Project description:Background:Sarcopenia is a geriatric syndrome that is characterized by the gradual muscle loss and frailty in the elderly. Meanwhile, the prevalence of prostate cancer is on the rise worldwide. Mainstay treatments for metastatic prostate cancer are androgen-deprivation therapy and taxane-based chemotherapy. Owing to the indolent nature of prostate cancer, these treatments tend to be long-lasting, giving rise to the problem of tolerance to the treatments. Especially given the fact that long-term chemotherapy is closely associated with muscle loss, we aimed to elucidate the correlation between chemotherapy and sarcopenia in the clinical setting. Materials and methods:This study was a retrospective study. Participants with castration-resistant prostate cancer were recruited from November 2009 to September 2015.Participants were recruited at two hospitals, Juntendo and Teikyo University Hospital, Tokyo, Japan.Participants were 77 Japanese males with castration-resistant prostate cancer who underwent docetaxel chemotherapy.Sarcopenia was defined as L3-psoas muscle index < 5.7 cm2/m2. We statistically investigated whether the existence of sarcopenia has an impact on the survival time, and identified potential covariates that affect it. Results:Out of 77 patients, 26 patients (34%) were diagnosed as sarcopenia.
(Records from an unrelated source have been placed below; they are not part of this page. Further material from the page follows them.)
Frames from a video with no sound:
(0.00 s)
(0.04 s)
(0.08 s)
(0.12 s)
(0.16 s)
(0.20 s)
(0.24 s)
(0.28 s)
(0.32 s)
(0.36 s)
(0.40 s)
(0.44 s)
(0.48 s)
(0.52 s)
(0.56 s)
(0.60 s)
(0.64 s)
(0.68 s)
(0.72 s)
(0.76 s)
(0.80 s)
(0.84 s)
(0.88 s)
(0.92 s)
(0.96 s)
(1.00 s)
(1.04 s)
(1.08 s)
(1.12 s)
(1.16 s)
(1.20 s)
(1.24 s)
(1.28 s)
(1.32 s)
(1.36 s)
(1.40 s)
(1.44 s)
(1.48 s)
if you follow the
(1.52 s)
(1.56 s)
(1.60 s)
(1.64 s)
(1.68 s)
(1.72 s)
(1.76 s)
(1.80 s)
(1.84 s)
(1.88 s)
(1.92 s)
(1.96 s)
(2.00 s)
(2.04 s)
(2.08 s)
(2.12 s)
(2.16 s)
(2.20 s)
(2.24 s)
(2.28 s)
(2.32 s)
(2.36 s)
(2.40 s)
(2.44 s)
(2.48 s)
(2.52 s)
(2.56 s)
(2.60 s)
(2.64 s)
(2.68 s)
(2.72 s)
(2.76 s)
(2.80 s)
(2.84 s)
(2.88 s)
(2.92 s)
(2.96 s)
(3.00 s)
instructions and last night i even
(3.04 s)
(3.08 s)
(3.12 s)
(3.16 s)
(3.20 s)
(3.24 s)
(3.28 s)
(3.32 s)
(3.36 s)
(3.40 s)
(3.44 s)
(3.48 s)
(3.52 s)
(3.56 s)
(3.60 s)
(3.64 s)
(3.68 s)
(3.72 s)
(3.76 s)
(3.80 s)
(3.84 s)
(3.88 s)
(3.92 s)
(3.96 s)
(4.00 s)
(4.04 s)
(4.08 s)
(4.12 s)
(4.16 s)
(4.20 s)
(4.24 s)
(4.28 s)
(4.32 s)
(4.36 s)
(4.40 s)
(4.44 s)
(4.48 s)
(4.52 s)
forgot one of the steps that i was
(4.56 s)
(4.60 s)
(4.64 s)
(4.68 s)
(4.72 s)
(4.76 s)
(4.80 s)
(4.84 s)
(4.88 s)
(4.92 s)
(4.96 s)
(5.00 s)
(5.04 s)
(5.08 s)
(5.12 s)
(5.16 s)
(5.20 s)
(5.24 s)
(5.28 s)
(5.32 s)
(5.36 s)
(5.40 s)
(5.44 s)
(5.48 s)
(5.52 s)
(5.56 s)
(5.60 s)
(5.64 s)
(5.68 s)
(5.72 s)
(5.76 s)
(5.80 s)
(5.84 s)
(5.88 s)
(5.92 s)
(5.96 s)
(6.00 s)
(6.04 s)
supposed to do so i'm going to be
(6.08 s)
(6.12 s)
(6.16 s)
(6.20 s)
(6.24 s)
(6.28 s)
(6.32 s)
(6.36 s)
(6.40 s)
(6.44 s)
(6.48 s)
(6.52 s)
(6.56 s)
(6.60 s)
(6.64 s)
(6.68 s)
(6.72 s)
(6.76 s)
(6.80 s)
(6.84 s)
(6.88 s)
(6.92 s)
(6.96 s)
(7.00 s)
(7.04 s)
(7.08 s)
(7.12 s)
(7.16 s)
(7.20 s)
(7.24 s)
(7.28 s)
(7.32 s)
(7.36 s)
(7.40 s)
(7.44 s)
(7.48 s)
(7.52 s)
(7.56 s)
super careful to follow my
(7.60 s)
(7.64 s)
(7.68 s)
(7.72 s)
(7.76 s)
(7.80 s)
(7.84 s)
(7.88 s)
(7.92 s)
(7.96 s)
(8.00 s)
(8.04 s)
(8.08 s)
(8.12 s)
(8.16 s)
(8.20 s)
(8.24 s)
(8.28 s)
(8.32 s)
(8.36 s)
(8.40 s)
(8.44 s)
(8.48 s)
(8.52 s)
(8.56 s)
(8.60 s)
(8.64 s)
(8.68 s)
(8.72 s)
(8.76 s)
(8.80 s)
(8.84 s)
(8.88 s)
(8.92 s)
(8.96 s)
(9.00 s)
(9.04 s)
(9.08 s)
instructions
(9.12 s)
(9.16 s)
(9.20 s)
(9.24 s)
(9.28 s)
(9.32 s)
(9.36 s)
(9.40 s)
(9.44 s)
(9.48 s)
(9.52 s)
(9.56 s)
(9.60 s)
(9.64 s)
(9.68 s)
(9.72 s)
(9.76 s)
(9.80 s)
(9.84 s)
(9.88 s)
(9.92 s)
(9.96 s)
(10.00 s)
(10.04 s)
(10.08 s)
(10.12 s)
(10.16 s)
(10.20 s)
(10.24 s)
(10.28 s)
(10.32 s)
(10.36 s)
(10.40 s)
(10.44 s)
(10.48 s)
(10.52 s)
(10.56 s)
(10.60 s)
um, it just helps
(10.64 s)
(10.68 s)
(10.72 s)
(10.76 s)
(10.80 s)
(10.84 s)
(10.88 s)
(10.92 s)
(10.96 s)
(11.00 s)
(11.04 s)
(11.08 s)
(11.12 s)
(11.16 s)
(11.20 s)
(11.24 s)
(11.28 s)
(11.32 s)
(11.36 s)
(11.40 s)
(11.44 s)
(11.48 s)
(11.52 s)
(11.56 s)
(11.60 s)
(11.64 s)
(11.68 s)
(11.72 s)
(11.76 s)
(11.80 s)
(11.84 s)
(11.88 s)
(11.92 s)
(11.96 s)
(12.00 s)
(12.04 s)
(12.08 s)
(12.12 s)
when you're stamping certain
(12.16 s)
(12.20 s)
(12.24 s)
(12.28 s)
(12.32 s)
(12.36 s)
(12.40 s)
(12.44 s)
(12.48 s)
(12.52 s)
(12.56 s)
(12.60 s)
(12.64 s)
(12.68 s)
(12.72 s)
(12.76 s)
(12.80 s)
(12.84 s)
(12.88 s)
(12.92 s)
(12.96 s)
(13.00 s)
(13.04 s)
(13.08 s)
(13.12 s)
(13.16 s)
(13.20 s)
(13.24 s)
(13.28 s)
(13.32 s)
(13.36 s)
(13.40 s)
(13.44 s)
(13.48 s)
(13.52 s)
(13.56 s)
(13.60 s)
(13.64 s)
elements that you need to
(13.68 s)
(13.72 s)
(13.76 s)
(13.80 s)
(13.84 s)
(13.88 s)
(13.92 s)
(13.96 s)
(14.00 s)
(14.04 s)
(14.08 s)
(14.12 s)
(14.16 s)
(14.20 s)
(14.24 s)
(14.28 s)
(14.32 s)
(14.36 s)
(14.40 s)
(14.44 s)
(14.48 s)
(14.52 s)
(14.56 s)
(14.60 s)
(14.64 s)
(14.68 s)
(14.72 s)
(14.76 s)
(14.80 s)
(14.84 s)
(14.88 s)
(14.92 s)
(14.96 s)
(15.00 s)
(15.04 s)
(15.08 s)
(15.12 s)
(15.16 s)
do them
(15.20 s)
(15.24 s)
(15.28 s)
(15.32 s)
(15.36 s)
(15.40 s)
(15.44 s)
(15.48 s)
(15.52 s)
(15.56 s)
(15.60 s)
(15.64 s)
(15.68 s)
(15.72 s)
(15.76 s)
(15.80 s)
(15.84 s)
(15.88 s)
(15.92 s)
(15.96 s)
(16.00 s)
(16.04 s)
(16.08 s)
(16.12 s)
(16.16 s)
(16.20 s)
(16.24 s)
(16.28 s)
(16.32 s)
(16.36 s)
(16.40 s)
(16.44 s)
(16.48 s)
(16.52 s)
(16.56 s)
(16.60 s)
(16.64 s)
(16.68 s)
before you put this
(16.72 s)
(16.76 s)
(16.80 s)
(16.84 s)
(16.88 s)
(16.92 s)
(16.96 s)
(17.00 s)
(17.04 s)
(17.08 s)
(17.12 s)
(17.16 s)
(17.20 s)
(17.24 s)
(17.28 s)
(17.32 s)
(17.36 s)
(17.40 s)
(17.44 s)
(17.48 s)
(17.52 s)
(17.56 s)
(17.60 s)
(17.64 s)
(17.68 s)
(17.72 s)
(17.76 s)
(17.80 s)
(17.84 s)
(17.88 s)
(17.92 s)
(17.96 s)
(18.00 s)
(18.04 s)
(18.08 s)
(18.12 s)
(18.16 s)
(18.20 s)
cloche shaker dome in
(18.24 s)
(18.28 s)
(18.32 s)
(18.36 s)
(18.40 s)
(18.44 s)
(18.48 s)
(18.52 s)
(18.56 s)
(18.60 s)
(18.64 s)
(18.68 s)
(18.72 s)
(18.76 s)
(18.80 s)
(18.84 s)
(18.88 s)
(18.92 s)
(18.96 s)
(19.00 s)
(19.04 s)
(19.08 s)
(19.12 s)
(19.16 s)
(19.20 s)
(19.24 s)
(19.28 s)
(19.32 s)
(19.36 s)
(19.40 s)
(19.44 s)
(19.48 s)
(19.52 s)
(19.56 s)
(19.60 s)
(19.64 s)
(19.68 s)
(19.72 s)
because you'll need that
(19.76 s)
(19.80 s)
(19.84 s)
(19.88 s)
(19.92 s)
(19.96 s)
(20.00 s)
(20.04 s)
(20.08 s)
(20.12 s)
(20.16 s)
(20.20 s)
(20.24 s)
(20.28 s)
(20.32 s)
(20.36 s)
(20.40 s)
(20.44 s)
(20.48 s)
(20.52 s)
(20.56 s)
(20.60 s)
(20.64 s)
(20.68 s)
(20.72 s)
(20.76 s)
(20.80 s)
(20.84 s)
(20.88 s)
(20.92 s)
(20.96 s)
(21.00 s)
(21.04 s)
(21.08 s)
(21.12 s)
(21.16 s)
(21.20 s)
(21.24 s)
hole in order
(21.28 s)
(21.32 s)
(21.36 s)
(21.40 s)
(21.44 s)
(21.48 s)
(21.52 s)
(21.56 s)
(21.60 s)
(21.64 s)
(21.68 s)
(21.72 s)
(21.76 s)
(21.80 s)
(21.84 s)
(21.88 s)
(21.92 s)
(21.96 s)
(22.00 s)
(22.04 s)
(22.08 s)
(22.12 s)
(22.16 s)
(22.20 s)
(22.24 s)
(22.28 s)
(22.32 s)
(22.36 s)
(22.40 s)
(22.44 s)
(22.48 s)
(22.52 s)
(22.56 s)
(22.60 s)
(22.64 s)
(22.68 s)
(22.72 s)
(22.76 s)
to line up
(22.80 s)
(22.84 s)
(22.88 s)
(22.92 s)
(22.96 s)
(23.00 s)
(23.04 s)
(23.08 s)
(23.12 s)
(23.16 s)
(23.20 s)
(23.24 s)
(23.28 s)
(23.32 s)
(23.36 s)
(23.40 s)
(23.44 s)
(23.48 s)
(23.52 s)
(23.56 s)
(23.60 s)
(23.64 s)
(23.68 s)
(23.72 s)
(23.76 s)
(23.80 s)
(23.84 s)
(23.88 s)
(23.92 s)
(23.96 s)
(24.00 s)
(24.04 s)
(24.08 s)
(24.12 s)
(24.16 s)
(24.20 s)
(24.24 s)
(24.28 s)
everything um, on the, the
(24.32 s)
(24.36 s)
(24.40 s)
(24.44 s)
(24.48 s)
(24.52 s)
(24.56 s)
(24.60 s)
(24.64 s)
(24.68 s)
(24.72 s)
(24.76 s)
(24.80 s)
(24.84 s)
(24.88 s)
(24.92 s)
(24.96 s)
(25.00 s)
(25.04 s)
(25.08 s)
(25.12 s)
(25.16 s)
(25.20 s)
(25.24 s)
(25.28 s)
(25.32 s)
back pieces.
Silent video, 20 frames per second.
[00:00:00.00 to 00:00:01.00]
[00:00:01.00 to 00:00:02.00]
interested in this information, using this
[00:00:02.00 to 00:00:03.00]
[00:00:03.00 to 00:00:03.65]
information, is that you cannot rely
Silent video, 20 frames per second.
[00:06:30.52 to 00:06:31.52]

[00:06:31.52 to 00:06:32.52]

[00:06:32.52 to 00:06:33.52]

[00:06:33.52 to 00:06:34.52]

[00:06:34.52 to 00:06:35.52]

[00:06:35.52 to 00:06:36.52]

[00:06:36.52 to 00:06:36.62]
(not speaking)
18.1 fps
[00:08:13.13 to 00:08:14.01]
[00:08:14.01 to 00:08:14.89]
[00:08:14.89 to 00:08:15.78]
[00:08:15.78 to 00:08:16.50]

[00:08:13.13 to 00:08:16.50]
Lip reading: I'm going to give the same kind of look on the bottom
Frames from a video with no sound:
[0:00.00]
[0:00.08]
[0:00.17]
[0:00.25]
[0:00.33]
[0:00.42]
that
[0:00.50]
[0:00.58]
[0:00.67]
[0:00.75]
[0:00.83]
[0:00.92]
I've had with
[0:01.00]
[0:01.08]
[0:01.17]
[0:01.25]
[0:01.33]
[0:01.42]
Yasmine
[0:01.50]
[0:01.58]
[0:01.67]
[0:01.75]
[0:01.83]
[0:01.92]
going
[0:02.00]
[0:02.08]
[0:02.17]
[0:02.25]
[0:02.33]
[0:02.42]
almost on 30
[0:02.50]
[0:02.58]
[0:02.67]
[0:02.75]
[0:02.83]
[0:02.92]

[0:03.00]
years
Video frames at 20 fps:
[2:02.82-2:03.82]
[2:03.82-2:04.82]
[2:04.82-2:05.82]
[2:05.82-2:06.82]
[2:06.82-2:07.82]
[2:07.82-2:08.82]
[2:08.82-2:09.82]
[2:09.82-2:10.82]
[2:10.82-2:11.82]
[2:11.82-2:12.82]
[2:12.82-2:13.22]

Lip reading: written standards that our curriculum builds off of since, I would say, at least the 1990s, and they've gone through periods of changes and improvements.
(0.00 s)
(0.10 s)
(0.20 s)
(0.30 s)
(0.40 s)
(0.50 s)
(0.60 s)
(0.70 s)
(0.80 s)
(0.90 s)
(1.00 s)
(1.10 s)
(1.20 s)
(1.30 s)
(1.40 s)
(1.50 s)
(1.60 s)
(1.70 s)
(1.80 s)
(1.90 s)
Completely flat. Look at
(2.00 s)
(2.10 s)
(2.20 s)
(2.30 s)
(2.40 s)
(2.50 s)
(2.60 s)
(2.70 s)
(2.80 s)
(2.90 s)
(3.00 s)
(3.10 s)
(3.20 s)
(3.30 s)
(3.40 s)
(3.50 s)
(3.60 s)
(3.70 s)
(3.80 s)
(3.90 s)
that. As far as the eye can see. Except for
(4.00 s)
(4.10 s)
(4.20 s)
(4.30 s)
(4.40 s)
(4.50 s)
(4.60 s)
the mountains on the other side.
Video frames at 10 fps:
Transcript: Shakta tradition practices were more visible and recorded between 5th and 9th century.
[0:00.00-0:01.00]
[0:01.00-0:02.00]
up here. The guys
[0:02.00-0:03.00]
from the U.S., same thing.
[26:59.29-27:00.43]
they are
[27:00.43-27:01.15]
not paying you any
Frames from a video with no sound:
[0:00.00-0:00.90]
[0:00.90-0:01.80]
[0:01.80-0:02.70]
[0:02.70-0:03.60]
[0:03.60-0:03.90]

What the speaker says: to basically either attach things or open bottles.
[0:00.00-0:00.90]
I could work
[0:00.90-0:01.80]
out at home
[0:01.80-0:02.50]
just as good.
Analysis showed that sarcopenia is independently associated with mortality risk (hazards ratio = 2.74, P = 0.0055). Sarcopenic patients showed significant decrease in body mass index, pretreatment hemoglobin, C-related protein, and L3-psoas muscle index as compared with nonsarcopenic patients. The median observation period was 499 days (330-790). Thirty-five patients (45%) died of prostate cancer during that period. Sarcopenic patients showed significantly shorter survival time after the initiation of docetaxel treatments (P = 0.0055). Conclusion:Sarcopenia is an independent predictive factor for a poor tolerance to docetaxel treatment. Given that cessation of the treatment leads to death from the disease, our study identified sarcopenia as an independent factor that raises mortality risk.